Revenue fell 10% y-o-y to RM402.65 million from RM446.25 million due to softer selling prices of palm products and lower FFB production in Malaysia, despite its Indonesian ops recording a marginal improvement as higher FFB production negated the impact of weaker selling prices.

Its property segment too turned in weaker earnings due to lower revenue recognition during the quarter, while its biotechnology segment recorded flat performance year-on-year (y-o-y).

Only its downstream manufacturing segment showed a higher y-o-y earnings, as its biodiesel and refinery operations recorded higher capacity from higher offtake.

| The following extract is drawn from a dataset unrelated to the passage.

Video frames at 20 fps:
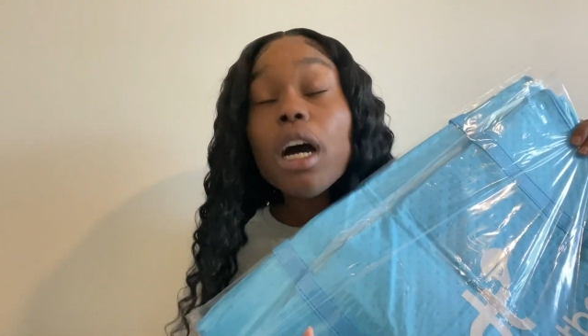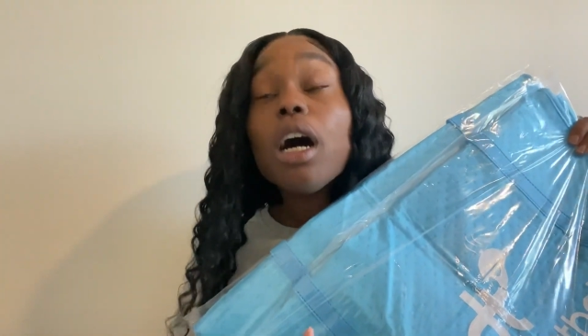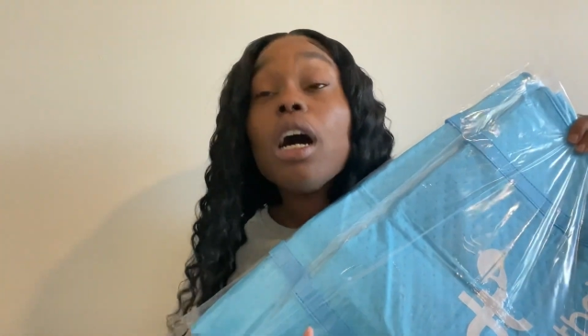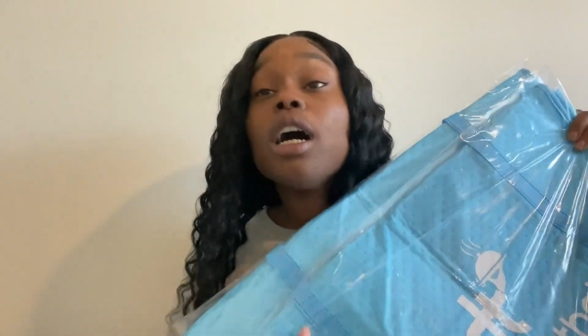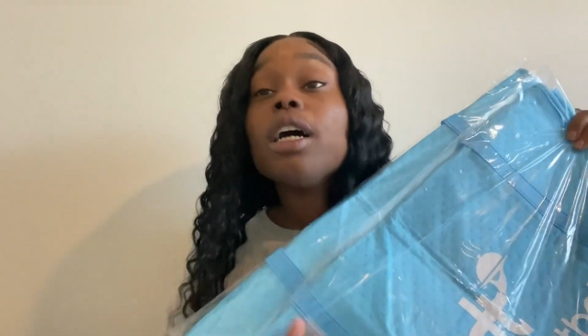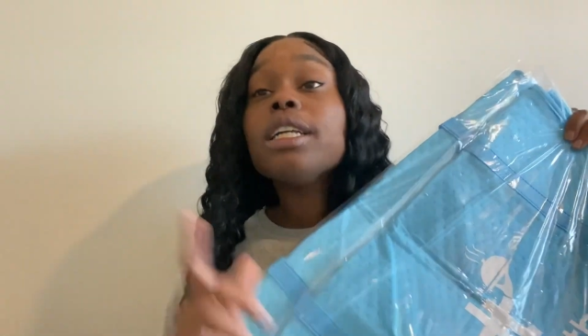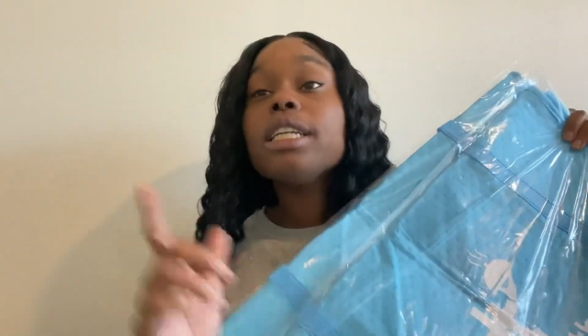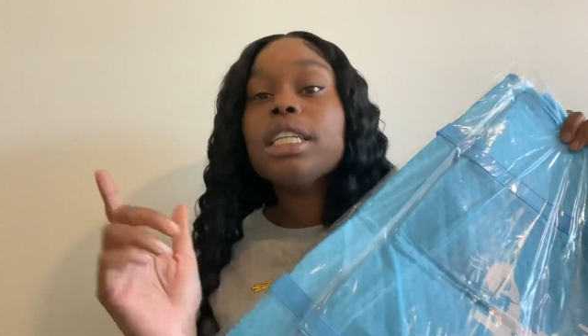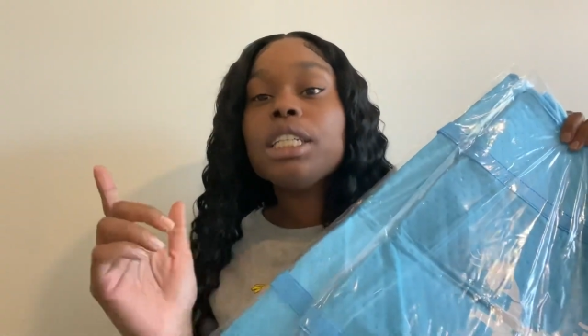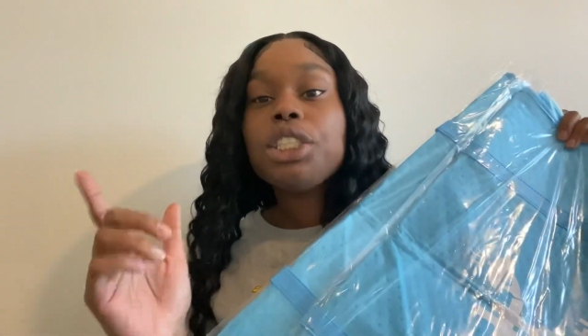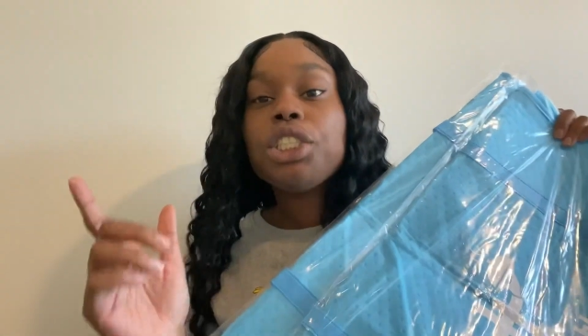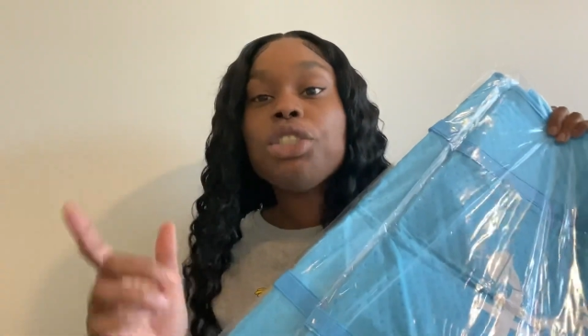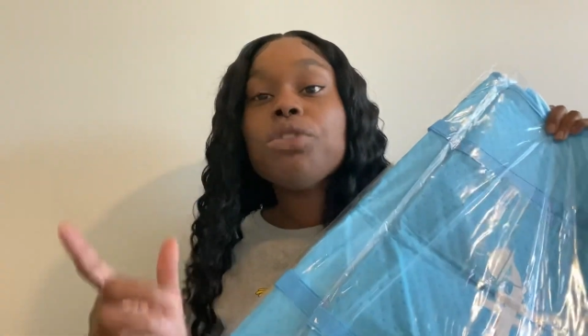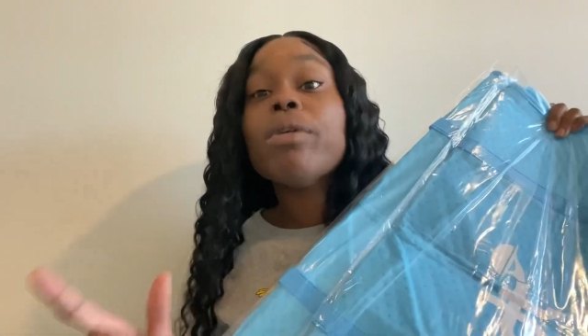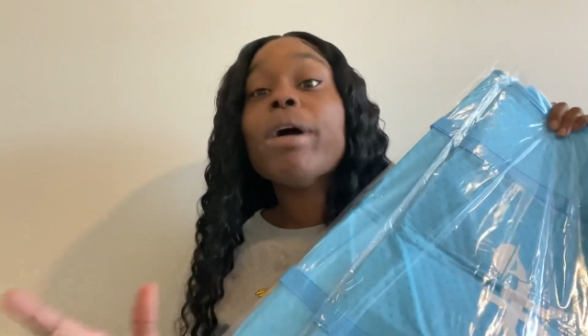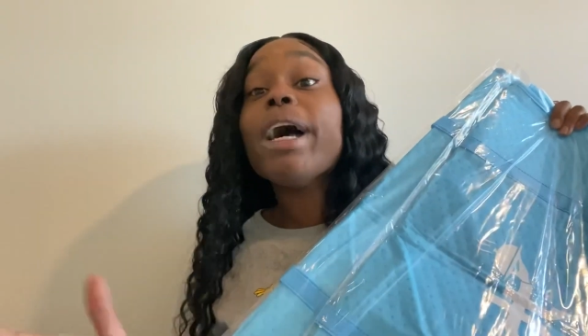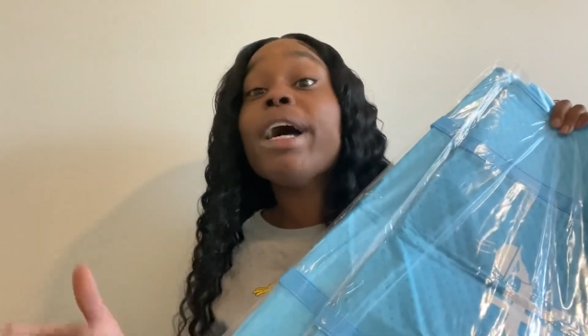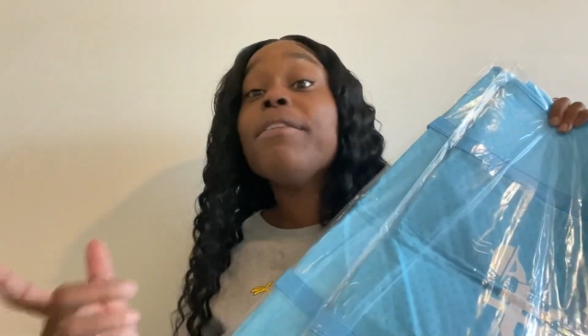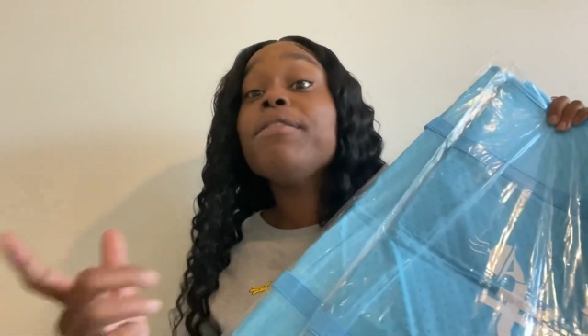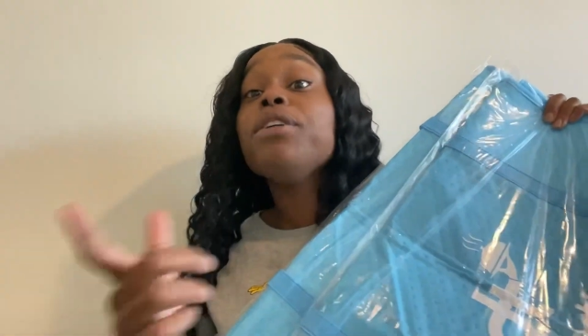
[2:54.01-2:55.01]
unless you
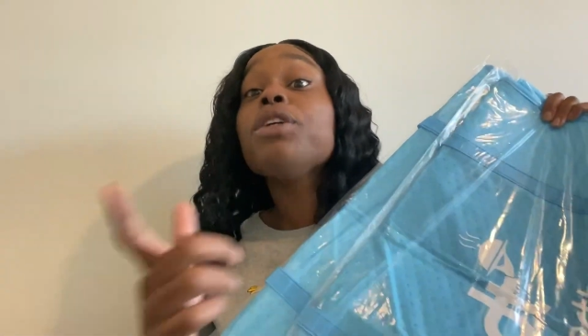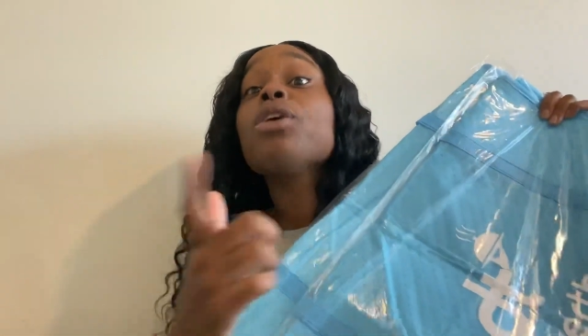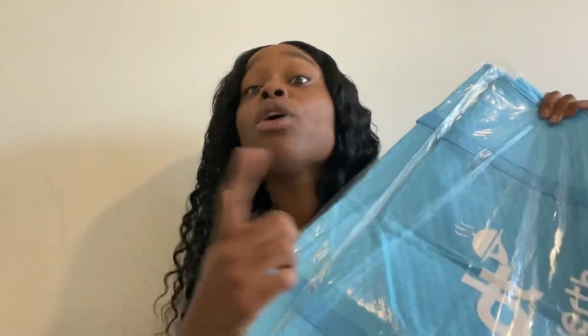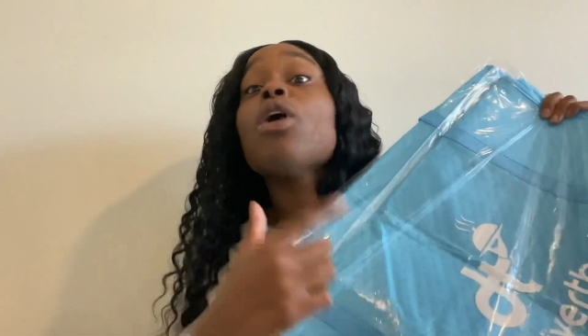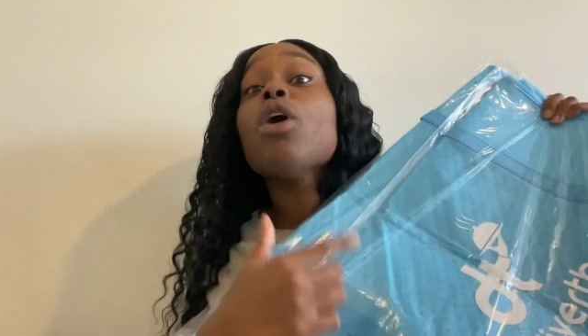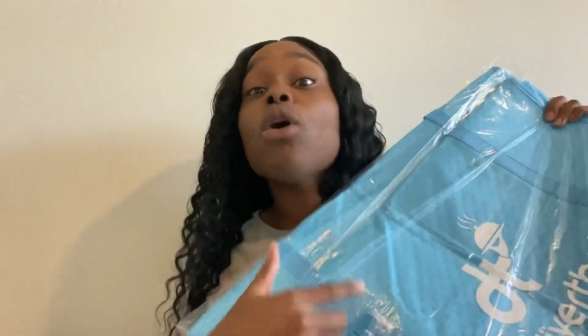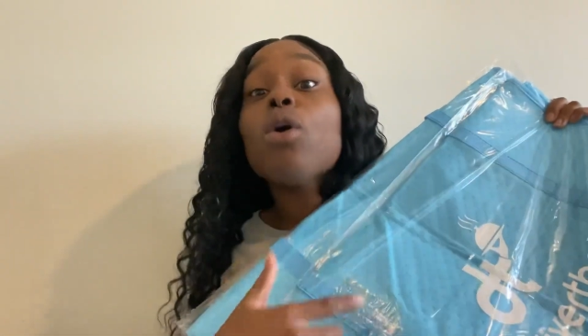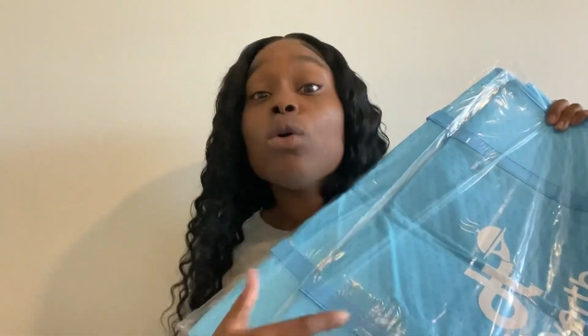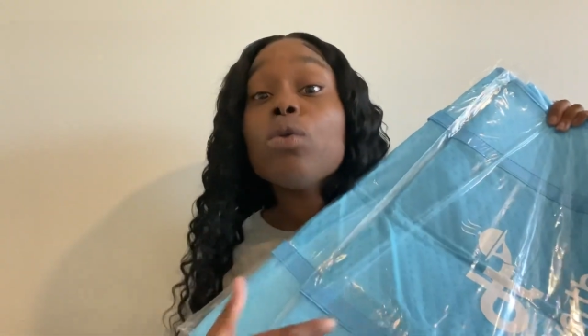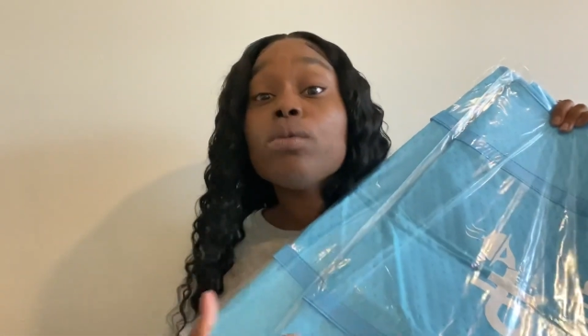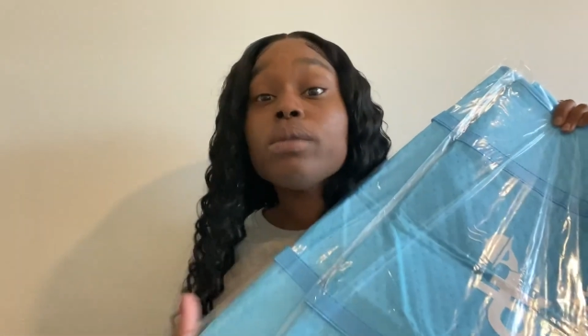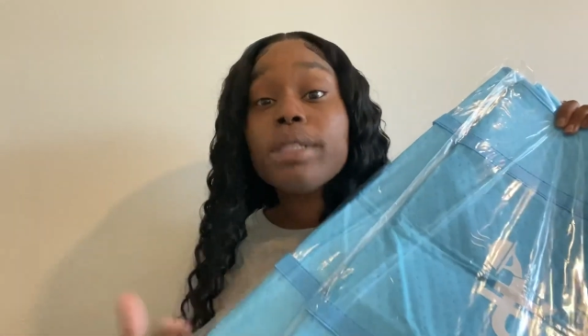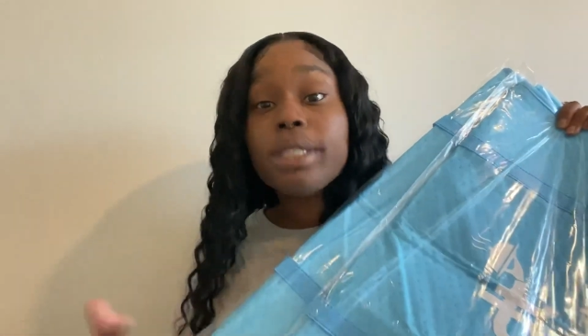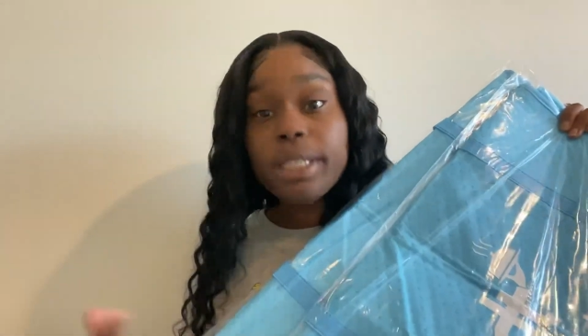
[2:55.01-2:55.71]
have your own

Genting Plantations declared an interim single-tier dividend of 4.75 sen per ordinary share, payable on Oct 8.

For the first half of FY18 (1HFY18), the group's net profit declined 11% y-o-y to RM127.12 million from RM143.28 million, despite revenue growing 10% y-o-y to RM931.72 million from RM846.47 million.

On prospects, Genting Plantations expects to see a y-o-y production growth in the second half of 2018, driven mainly by its Indonesian estates with the progression of existing mature areas into higher yielding brackets along with higher harvesting areas.

However, output from its Malaysian estates is expected to be moderated by the escalation of replanting activities, it said.

Meanwhile, it expects its Genting Highlands Premium Outlets to continue performing well as it registers its first full year of operations, and is set to launch its third phase of Johor Premium Outlets by year-end.

Its downstream manufacturing segment, meanwhile, will focus on improving refinery operation’s offtake and capacity utilisation.

“The segment will continue supplying for the local B7 biodiesel requirements and has also seen a renewed demand for discretionary biodiesel blending, given the prevailing favourable spread between palm oil and gas oil,” it added.

Shares in Genting Plantations fell two sen or 0.21% to close at RM9.44 today, valuing it at RM7.6 billion.